Mathematics professors Tobias H. Colding and Paul Seidel have been named recipients of the 2010 AMS Oswald Veblen Prize in Geometry, which is given every three years for an outstanding publication in geometry or topology that has appeared in the preceding six years.
Colding is sharing the prize with his co-author, William L. Minicozzi II of Johns Hopkins University. The two are honored "for their profound work on minimal surfaces." Seidel is sharing the Veblen Prize, for work separate from that of Colding and Minicozzi.
The $5,000 prize was awarded on Thursday, Jan. 14, at the Joint Mathematics Meetings in San Francisco.

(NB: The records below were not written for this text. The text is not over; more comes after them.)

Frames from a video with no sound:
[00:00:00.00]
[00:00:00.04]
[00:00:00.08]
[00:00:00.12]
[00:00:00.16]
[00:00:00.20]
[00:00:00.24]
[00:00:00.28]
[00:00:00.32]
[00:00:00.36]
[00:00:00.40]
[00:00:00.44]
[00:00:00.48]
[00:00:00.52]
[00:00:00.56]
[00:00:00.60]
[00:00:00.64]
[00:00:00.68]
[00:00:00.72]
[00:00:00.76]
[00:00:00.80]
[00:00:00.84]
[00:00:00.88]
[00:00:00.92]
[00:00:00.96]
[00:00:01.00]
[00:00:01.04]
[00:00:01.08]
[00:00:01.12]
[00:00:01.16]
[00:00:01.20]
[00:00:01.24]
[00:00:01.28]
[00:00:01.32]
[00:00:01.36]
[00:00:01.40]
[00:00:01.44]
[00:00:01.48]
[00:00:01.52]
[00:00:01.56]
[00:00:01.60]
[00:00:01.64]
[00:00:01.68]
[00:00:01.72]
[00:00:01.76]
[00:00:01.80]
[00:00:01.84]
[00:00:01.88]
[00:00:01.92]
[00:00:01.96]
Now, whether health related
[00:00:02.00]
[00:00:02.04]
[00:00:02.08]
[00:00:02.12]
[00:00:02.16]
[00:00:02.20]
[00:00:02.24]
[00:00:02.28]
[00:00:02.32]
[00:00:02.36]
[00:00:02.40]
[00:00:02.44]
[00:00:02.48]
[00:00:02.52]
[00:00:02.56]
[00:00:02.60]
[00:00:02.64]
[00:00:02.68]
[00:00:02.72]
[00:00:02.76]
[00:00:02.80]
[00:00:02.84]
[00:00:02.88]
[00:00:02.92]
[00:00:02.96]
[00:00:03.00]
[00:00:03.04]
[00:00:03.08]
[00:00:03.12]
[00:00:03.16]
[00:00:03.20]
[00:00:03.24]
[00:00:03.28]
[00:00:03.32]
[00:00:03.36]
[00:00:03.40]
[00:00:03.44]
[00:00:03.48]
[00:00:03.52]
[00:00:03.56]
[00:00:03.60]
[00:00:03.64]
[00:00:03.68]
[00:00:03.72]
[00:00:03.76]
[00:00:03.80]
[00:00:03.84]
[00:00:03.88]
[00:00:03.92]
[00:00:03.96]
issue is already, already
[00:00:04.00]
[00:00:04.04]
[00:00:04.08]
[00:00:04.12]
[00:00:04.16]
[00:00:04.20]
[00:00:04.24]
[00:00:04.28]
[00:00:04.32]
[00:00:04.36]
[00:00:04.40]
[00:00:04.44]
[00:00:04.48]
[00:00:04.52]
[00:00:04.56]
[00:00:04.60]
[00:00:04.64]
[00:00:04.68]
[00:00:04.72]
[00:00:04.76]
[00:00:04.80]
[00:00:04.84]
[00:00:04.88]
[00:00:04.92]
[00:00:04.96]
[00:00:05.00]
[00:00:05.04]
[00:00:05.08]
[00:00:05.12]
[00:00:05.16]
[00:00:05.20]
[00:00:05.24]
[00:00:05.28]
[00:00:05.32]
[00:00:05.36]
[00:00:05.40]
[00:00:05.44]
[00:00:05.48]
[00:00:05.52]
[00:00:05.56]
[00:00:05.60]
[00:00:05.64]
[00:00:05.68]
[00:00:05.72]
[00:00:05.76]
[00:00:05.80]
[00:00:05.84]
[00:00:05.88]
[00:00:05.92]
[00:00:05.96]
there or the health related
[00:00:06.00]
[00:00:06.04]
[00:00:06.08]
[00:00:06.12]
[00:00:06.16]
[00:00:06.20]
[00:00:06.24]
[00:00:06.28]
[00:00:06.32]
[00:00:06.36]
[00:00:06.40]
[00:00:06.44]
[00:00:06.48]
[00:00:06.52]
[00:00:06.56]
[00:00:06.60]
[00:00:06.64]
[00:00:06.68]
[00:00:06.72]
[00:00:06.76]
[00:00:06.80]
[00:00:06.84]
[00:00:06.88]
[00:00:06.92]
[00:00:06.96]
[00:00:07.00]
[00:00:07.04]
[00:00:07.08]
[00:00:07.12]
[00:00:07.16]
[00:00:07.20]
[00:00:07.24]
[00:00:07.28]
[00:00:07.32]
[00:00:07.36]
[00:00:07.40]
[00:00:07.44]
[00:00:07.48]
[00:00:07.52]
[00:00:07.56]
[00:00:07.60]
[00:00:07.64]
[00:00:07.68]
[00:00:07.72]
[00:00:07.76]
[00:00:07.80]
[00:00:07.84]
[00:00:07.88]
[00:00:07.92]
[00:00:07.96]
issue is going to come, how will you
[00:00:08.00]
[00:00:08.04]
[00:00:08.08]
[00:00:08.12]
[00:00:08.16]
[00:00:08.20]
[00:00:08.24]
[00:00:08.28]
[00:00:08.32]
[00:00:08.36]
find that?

In a series of papers, Colding and Minicozzi developed a new structure theory for embedded minimal surfaces that has led to the resolution of longstanding conjectures and initiated a wave of new results. In particular, they proved the embedded version of the Calabi-Yau conjectures.
Colding, who was born in Copenhagen, received his PhD in 1992 from the University of Pennsylvania. He has been a visiting professor at MIT since 2005.
“I am greatly honored to be named along with Bill and Paul as a recipient of the 2010 Veblen prize,” said Colding. “I am particularly indebted to Bill who has been an absolute delight to work with on a number of different topics.”
Seidel was honored for his fundamental contributions to symplectic geometry, in particular, his development of advanced algebraic methods for computation of symplectic invariants, according to the award citation. His work has also greatly influenced developments in nearby subjects such as gauge theory and low-dimensional topology.
Seidel, born in Florence, Italy, earned his PhD at Oxford and was on the faculty at Imperial College London and the University of Chicago before coming to MIT in 2007.
“It’s an honor to be selected as one of the recipients of the Veblen Prize,” said Seidel. “I’d like to interpret this more broadly as a sign of appreciation for the part of mathematics that I’ve been working in, which is the study of symplectic topology using cohomological methods.”